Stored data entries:

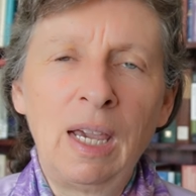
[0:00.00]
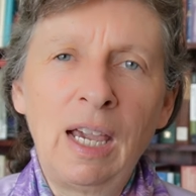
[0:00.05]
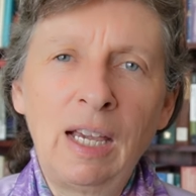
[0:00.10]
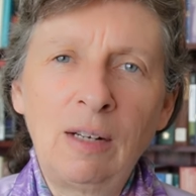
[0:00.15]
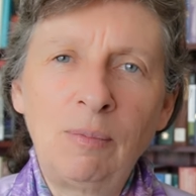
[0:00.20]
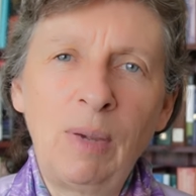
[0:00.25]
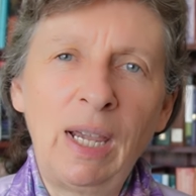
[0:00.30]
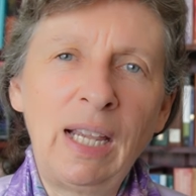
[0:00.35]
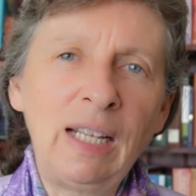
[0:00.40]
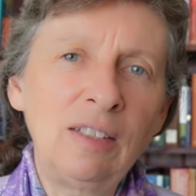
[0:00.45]

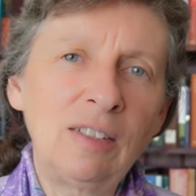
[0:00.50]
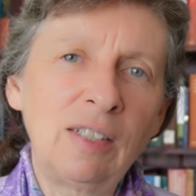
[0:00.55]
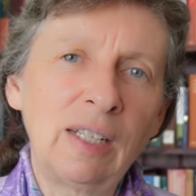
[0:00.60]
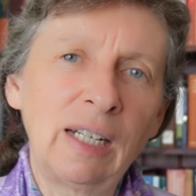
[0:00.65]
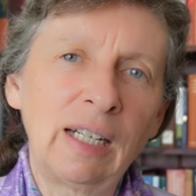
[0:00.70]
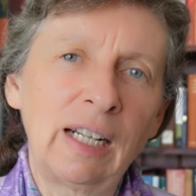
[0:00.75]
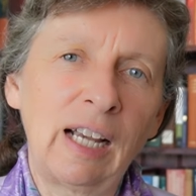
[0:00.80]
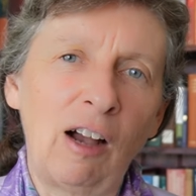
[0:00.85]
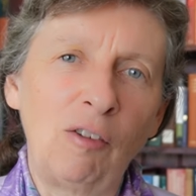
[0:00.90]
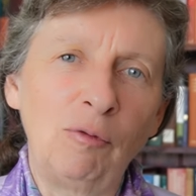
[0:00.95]
It means that
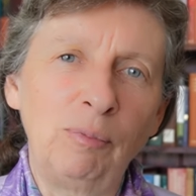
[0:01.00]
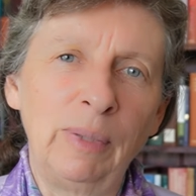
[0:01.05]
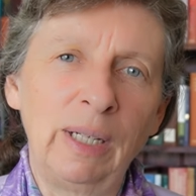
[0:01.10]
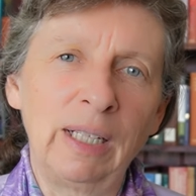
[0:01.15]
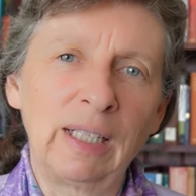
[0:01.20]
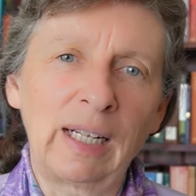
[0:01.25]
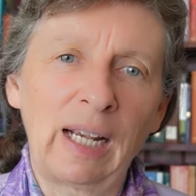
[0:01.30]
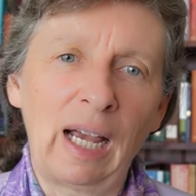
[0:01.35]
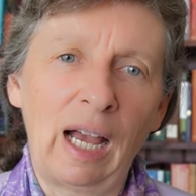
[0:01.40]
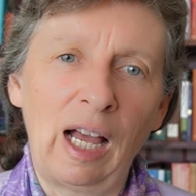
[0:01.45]
a
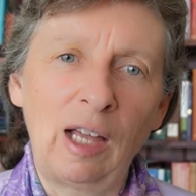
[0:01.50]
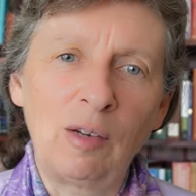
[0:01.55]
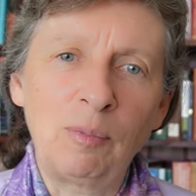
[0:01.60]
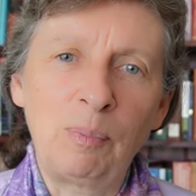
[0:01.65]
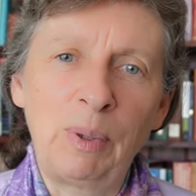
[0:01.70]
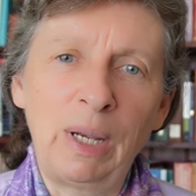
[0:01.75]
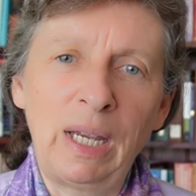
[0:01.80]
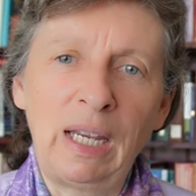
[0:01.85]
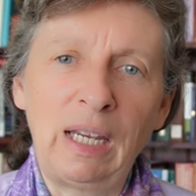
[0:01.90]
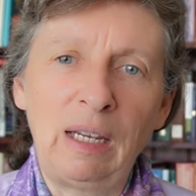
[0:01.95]
government
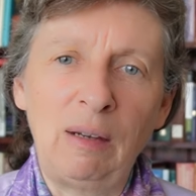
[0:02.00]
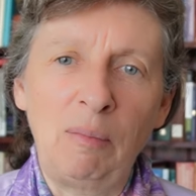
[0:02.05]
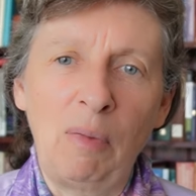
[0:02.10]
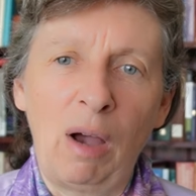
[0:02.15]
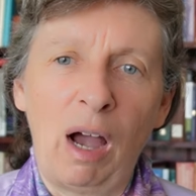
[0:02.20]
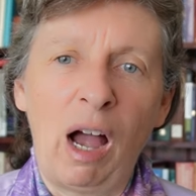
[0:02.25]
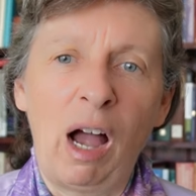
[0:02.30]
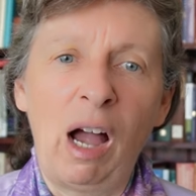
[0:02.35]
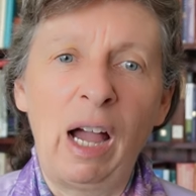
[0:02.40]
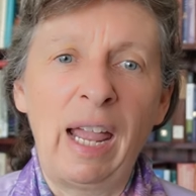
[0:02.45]
can't be
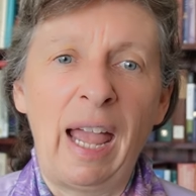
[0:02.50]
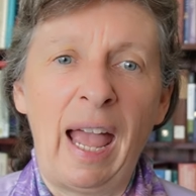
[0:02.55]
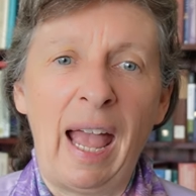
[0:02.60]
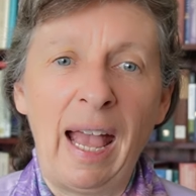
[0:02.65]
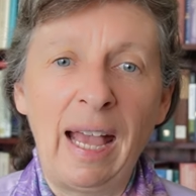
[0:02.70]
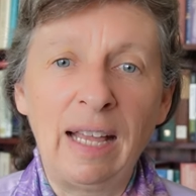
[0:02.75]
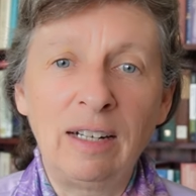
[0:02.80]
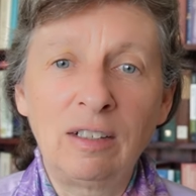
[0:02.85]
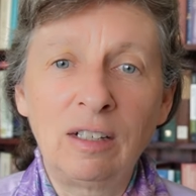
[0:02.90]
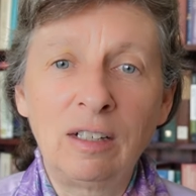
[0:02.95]

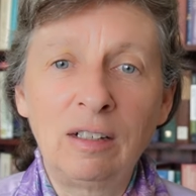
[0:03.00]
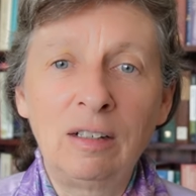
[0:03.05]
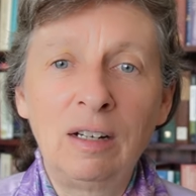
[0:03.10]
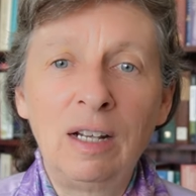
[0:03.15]
high-handed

# Required action:
What comes back should match the records exactly, minus any pictures.

# Task answer:
[0:00.00]
[0:00.05]
[0:00.10]
[0:00.15]
[0:00.20]
[0:00.25]
[0:00.30]
[0:00.35]
[0:00.40]
[0:00.45]

[0:00.50]
[0:00.55]
[0:00.60]
[0:00.65]
[0:00.70]
[0:00.75]
[0:00.80]
[0:00.85]
[0:00.90]
[0:00.95]
It means that
[0:01.00]
[0:01.05]
[0:01.10]
[0:01.15]
[0:01.20]
[0:01.25]
[0:01.30]
[0:01.35]
[0:01.40]
[0:01.45]
a
[0:01.50]
[0:01.55]
[0:01.60]
[0:01.65]
[0:01.70]
[0:01.75]
[0:01.80]
[0:01.85]
[0:01.90]
[0:01.95]
government
[0:02.00]
[0:02.05]
[0:02.10]
[0:02.15]
[0:02.20]
[0:02.25]
[0:02.30]
[0:02.35]
[0:02.40]
[0:02.45]
can't be
[0:02.50]
[0:02.55]
[0:02.60]
[0:02.65]
[0:02.70]
[0:02.75]
[0:02.80]
[0:02.85]
[0:02.90]
[0:02.95]

[0:03.00]
[0:03.05]
[0:03.10]
[0:03.15]
high-handed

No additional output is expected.